A major data breach exposed the personal information of several hundred lawmakers and staffers in both the House and Senate, officials announced on Wednesday.
The breach of DC Health Link involved personal identifying information of those who had signed up for accounts on the service, which handles electronic health records.
“Speaker McCarthy and Democratic Leader Jeffries have formally requested additional information from DC Health Link on what data was taken, who was impacted and what steps they are taking — including providing monitoring protections — to protect House victims of this breach,” the House chief administrative officer said in an email.
The FBI is investigating, and has advised members to freeze their credit with Experian, TransUnion and Equifax as a precaution.
“It is important to note that at this time, it does not appear that Members of the House of Representatives were the specific target of the attack,” the chief administrative officer of that chamber said, and a similar message went out to members of the Senate.
In the Senate, it appears that only names of the members, staffers and their family members were revealed in the breach.
Chairman of the House Administration Committee Bryan Steil (R-WI) is working with the FBI and CAO to handle the breach and protect the information of the members.
House Speaker Kevin McCarthy (R-CA) and House Minority Leader Hakeem Jeffries (D-NY) said in a letter requesting more information that the breach could also involve family members of the congressional members and staffers.
“We write on a bipartisan basis concerning an egregious security breach within DC Health Link’s insurance marketplace, which has compromised the personal information of numerous House Members, spouses, dependents, and employees in both parties,” the letter said.

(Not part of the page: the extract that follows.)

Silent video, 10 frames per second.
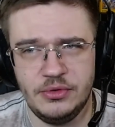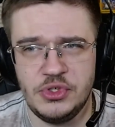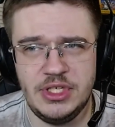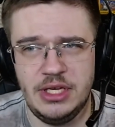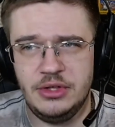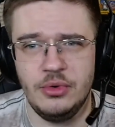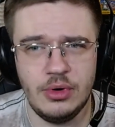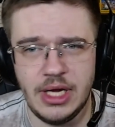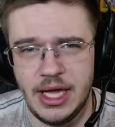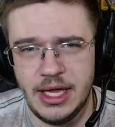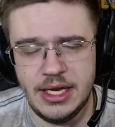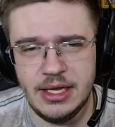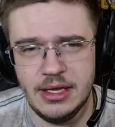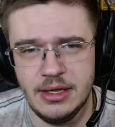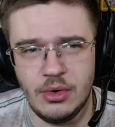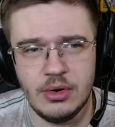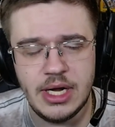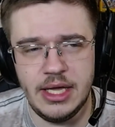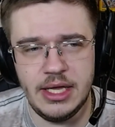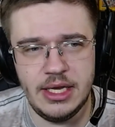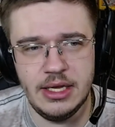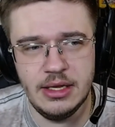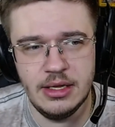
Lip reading: to say okari.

McCarthy and Jeffries letter:
“We write on a bipartisan basis concerning an egregious security breach within DC Health Link’s insurance marketplace, which has compromised the personal information of numerous House Members, spouses, dependents and employees in both parties.” https://t.co/wdBcAzo6Dz pic.twitter.com/IOshnHahfI
— Max Cohen (@maxpcohen) March 8, 2023
DC Health Link responds
“We have initiated a comprehensive investigation and are working with forensic investigators and law enforcement,” DC Health Link said in an email. “Concurrently, we are taking action to ensure the security and privacy of our users’ personal information.”
The breach was discovered when a broker for a seller on an online crime forum offered to sell 170,000 DC Health Link customers’ records, the Associated Press reported. The AP could not confirm that the seller actually had the data or whether it had been sold.
Some lawmakers have already had their personal information exposed by some on the left who doxed them when they did something to make them angry.
Keeping personal information private has become more challenging in an age of cybersecurity breaches and the ubiquity of data in the modern age.